WASHINGTON, June 5 (UPI) -- U.S. laws targeting foreign purchases of crude oil from Iran left a detrimental mark on the country's oil revenues, a U.S. Treasury Department official said.
President Obama signed an executive order this week targeting the Iranian currency, the rial. Sanctions were tightened by the Treasury Department in February in a way that it said would restrict Iran's ability to use oil revenue that may be held in foreign banks.
Undersecretary for Terrorism and Financial Intelligence David Cohen testified before the Senate Committee on Banking, Housing and Urban Affairs on financial sanctions targeting the Iranian oil sector.
He said laws in place that offer Iranian customers relief from sanctions if they cut back on crude oil purchases gives protection against market volatility while striking a blow against the Iranian economy at the same time.
"This law, working in tandem with our efforts targeting Iran's access to the international financial system, has had an enormous impact on Iran's oil revenues," he said in Tuesday testimony.
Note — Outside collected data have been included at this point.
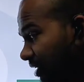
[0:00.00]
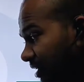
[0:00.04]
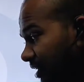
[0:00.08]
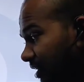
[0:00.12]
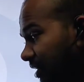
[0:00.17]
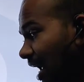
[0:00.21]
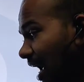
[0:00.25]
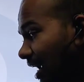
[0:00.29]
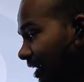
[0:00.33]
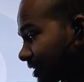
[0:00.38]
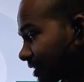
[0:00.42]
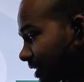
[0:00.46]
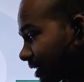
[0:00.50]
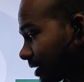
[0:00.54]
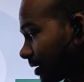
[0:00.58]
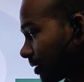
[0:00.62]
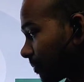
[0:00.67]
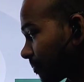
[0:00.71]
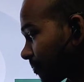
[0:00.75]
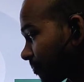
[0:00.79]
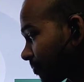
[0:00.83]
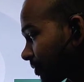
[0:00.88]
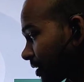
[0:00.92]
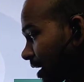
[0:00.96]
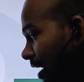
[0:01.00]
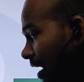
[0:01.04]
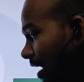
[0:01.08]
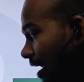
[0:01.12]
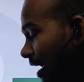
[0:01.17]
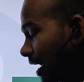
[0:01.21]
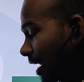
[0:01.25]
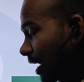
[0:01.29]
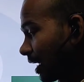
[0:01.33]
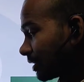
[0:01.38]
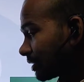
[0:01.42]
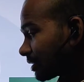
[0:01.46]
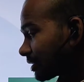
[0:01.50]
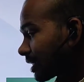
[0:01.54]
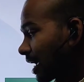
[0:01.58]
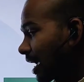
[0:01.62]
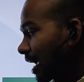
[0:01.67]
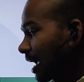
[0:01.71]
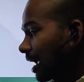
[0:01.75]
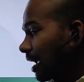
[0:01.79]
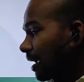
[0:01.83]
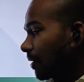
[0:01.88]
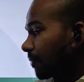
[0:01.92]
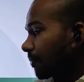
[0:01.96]
International, it's
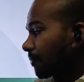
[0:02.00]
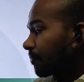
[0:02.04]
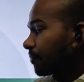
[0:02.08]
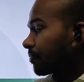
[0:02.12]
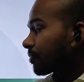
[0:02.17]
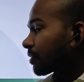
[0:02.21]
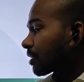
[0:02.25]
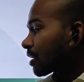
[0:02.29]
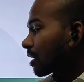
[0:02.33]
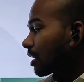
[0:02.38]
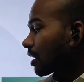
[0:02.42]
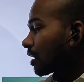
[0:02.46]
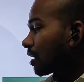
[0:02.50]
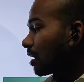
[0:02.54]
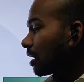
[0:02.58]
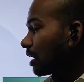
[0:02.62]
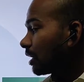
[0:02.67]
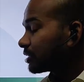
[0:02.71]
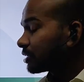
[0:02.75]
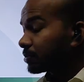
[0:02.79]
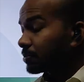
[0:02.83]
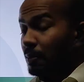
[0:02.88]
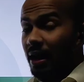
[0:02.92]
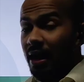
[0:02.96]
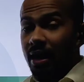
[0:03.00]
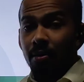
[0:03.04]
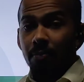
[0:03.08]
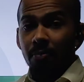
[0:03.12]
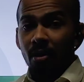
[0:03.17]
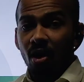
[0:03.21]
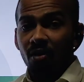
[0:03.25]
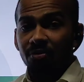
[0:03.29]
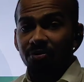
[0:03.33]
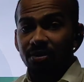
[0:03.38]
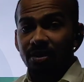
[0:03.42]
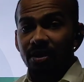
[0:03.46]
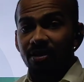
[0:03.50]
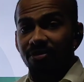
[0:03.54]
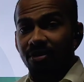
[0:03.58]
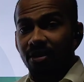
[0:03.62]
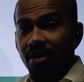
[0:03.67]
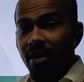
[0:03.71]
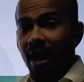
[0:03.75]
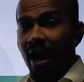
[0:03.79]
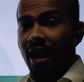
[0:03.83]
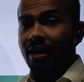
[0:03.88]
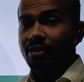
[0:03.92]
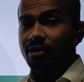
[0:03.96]
made up of
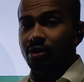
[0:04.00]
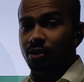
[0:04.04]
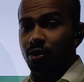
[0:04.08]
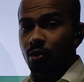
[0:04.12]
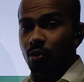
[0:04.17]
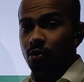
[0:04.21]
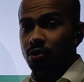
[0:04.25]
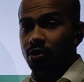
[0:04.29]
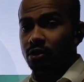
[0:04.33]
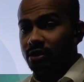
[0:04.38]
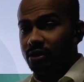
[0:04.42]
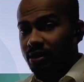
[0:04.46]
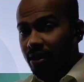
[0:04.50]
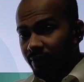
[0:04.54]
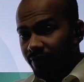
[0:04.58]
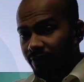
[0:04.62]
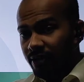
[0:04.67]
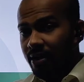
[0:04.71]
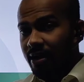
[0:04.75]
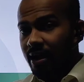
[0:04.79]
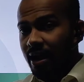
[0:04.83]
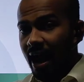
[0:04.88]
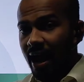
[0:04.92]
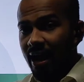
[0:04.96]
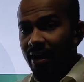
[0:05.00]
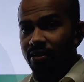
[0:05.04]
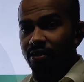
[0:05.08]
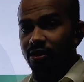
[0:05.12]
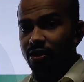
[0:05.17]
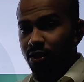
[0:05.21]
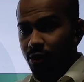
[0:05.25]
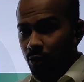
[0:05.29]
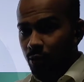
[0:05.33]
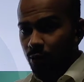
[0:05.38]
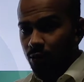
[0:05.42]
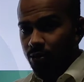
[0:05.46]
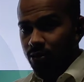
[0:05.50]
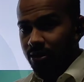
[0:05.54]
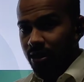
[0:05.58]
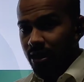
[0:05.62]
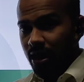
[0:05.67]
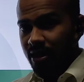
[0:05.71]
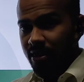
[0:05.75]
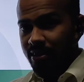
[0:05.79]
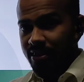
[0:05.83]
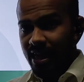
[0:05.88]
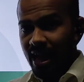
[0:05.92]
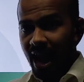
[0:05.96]
different NGOs
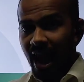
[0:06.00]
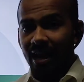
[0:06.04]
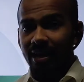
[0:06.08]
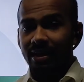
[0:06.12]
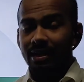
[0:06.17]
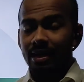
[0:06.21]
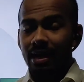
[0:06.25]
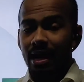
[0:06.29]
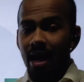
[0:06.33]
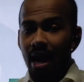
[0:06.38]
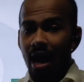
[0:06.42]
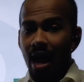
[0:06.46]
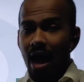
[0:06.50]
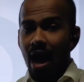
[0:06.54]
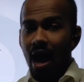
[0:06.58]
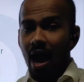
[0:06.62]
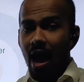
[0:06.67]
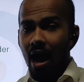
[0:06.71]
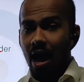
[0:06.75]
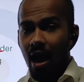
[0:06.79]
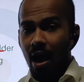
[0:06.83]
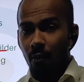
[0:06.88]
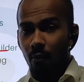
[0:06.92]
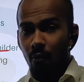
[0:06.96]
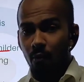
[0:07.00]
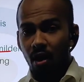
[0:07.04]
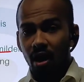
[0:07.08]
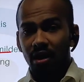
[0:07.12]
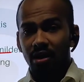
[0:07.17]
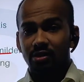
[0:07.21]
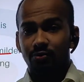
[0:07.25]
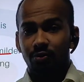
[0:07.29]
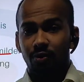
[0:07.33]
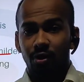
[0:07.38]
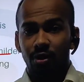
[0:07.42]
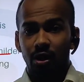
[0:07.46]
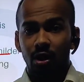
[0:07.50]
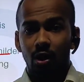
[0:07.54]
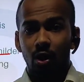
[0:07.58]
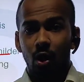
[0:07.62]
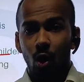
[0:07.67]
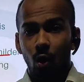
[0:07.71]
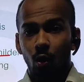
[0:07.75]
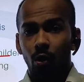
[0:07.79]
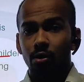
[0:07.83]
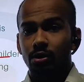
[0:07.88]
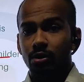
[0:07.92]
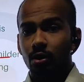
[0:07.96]
that works for the
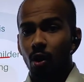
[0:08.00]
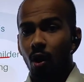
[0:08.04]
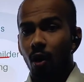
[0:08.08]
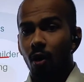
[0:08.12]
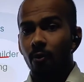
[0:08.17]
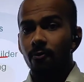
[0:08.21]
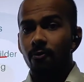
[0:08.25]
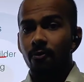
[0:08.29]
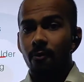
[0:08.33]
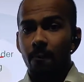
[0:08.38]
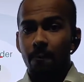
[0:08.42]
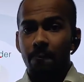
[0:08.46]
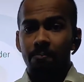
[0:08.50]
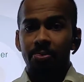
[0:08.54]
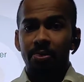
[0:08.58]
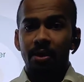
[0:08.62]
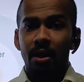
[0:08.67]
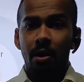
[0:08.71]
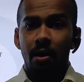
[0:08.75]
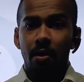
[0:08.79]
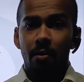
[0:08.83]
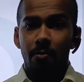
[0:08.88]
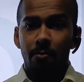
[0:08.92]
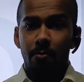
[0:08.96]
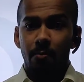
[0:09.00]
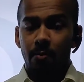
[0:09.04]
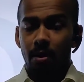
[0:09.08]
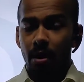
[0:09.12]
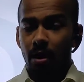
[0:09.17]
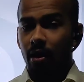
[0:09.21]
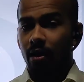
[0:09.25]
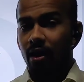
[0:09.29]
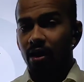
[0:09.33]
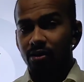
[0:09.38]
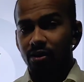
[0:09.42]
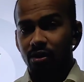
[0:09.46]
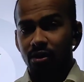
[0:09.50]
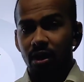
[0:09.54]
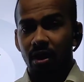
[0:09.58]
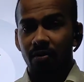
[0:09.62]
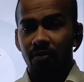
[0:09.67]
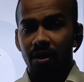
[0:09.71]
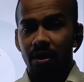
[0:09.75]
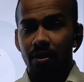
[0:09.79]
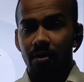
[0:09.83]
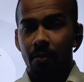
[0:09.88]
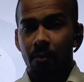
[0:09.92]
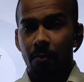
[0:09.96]
cause of
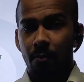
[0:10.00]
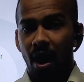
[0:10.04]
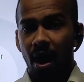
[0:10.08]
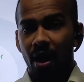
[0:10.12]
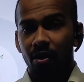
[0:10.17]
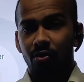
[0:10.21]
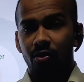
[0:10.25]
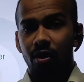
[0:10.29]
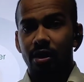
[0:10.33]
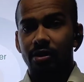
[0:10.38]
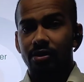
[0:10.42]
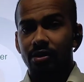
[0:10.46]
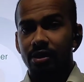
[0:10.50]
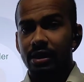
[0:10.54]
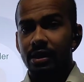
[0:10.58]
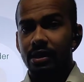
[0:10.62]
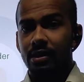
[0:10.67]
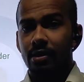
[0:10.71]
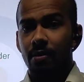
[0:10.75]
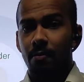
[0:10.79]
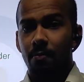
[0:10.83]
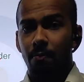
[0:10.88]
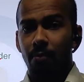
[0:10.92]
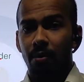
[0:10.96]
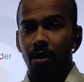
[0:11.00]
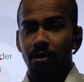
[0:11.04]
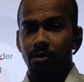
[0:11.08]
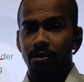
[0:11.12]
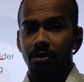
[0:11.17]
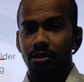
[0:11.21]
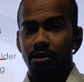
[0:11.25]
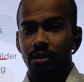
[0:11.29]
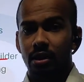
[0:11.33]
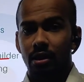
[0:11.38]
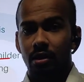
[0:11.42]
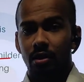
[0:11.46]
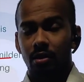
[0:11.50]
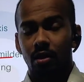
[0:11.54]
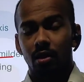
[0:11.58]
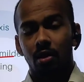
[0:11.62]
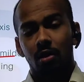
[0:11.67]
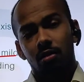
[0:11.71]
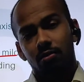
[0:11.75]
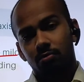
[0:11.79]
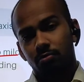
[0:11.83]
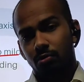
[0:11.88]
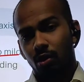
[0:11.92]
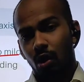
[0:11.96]
conserving migratory birds.
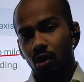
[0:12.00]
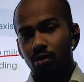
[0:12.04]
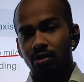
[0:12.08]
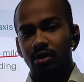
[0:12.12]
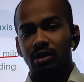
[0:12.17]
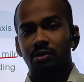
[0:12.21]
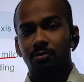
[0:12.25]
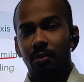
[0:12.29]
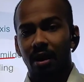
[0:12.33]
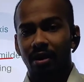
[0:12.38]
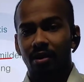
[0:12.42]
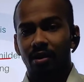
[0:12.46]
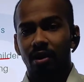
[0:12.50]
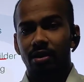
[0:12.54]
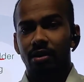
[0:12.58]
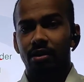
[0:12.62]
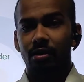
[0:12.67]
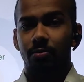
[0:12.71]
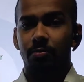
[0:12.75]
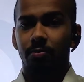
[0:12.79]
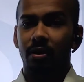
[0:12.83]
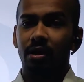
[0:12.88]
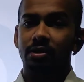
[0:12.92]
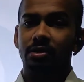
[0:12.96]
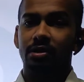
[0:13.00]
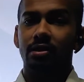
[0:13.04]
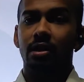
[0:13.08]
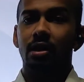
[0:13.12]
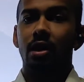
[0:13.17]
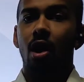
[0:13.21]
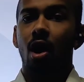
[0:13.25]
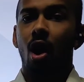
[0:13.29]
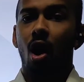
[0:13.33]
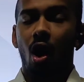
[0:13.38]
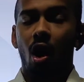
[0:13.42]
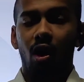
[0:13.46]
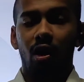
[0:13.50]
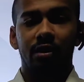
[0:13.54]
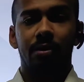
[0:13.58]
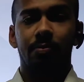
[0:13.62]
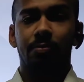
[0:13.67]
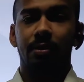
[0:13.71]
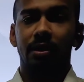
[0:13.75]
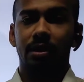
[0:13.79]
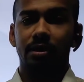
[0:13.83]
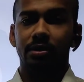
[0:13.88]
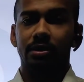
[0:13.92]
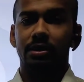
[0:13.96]
Not just migratory birds, all the
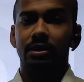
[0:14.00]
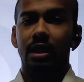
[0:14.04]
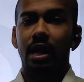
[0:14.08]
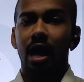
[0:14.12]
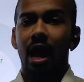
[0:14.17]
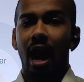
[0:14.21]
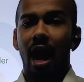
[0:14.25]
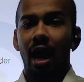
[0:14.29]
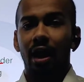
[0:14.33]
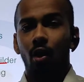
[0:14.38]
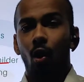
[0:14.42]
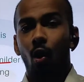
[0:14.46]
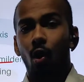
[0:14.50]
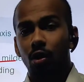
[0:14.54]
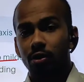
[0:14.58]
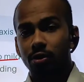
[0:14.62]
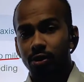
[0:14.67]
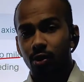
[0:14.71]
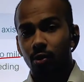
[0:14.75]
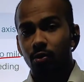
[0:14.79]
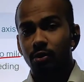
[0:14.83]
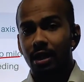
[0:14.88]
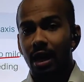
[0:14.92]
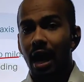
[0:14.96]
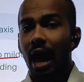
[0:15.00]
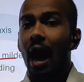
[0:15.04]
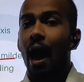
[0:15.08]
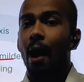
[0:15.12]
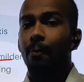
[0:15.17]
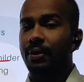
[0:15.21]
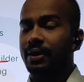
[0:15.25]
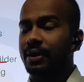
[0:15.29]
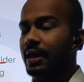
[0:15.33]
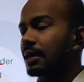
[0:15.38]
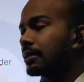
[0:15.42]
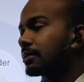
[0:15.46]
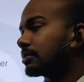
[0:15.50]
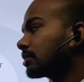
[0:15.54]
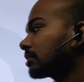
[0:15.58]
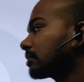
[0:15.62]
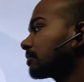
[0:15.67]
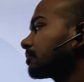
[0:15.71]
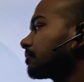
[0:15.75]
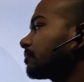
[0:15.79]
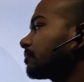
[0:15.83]
birds, and also their habitat.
Iranian President Mahmoud Ahmadinejad said last year the decline in the value of the rial was in part because of economic sanctions.
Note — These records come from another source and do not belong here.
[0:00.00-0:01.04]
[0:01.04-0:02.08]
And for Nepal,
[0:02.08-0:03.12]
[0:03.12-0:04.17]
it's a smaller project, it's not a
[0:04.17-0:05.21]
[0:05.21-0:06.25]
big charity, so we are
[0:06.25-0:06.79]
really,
Sanctions imposed on Iran's energy sector are meant to rob it of revenue to finance its nuclear program. U.N. inspectors said they have concerns about the intent of the program though Iran says it's for peaceful purposes.
The Treasury Department said Tuesday it was targeting the assets of Iranian leaders after it said it identified a "massive network of front companies" hiding assets on behalf of the government.